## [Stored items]
*** Begin section ***

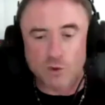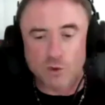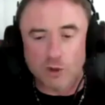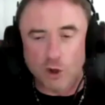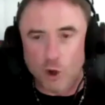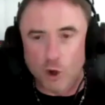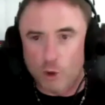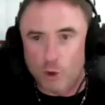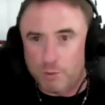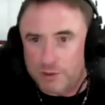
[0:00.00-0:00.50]

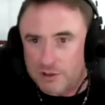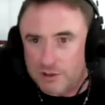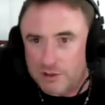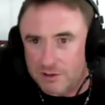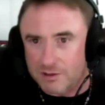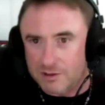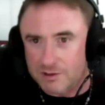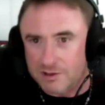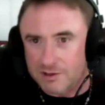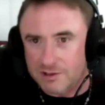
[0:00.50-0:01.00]
open
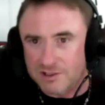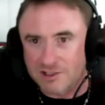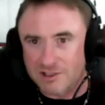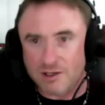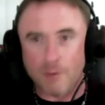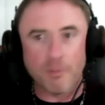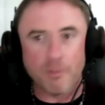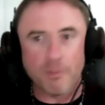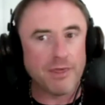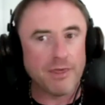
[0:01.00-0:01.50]

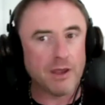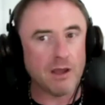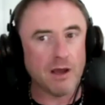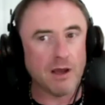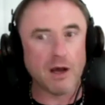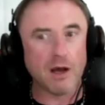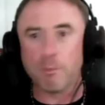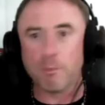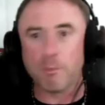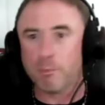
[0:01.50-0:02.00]
something
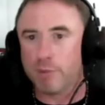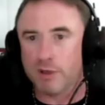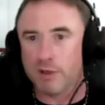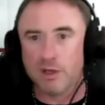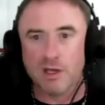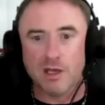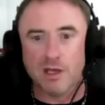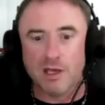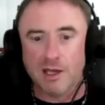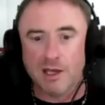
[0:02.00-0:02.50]
up,
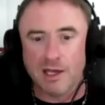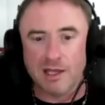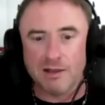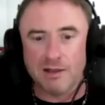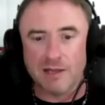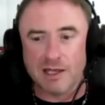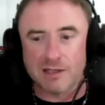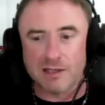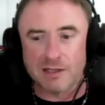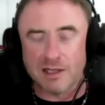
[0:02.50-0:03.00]
and
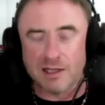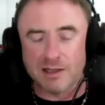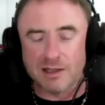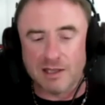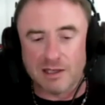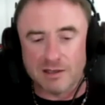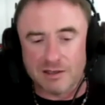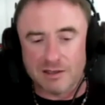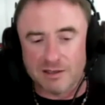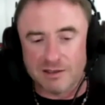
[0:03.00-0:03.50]
that
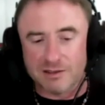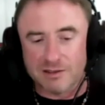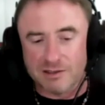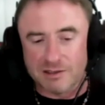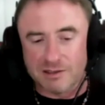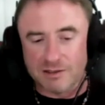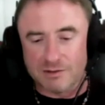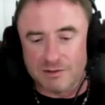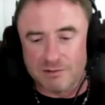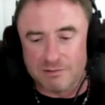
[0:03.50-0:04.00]
that you
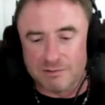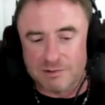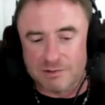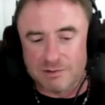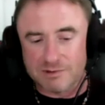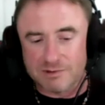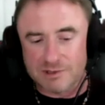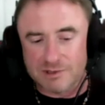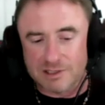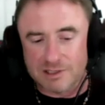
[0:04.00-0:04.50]
know
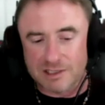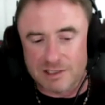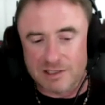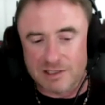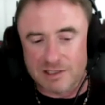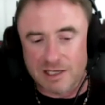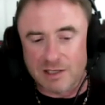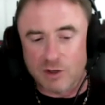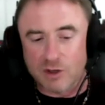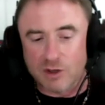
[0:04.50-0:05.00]
it
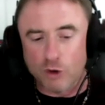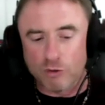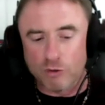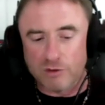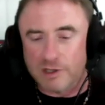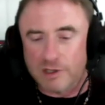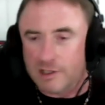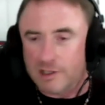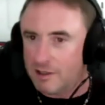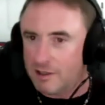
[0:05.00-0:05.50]
can
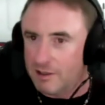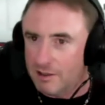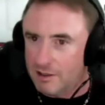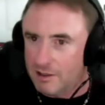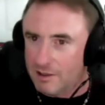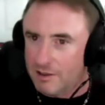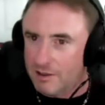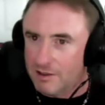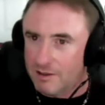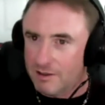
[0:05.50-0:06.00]
only
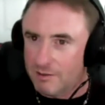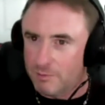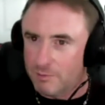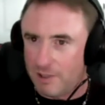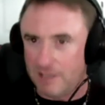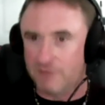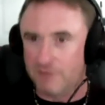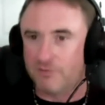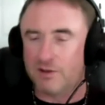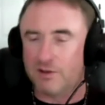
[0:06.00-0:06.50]

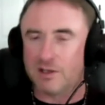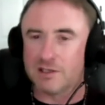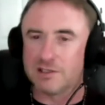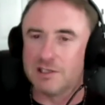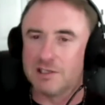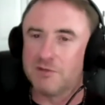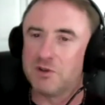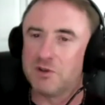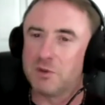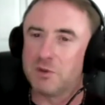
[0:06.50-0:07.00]
benefit us,
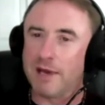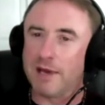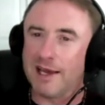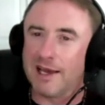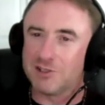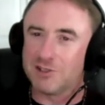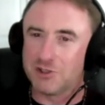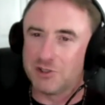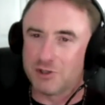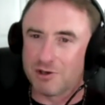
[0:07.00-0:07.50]
even a
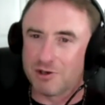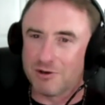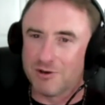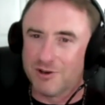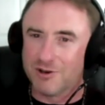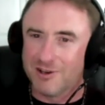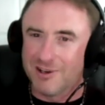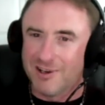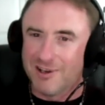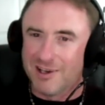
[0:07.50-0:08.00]
bad show,
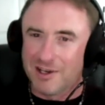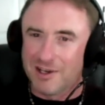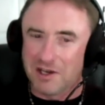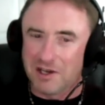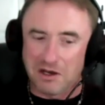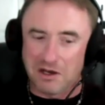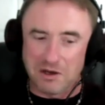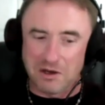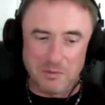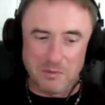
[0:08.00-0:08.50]

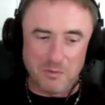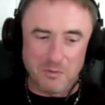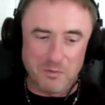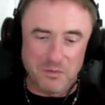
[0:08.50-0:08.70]
um,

*** End section ***

## [YOUR TASK]
When copying the data above, repeat every word exactly and drop the pictures.

## [EXERCISE OUTPUT]
[0:00.00-0:00.50]

[0:00.50-0:01.00]
open
[0:01.00-0:01.50]

[0:01.50-0:02.00]
something
[0:02.00-0:02.50]
up,
[0:02.50-0:03.00]
and
[0:03.00-0:03.50]
that
[0:03.50-0:04.00]
that you
[0:04.00-0:04.50]
know
[0:04.50-0:05.00]
it
[0:05.00-0:05.50]
can
[0:05.50-0:06.00]
only
[0:06.00-0:06.50]

[0:06.50-0:07.00]
benefit us,
[0:07.00-0:07.50]
even a
[0:07.50-0:08.00]
bad show,
[0:08.00-0:08.50]

[0:08.50-0:08.70]
um,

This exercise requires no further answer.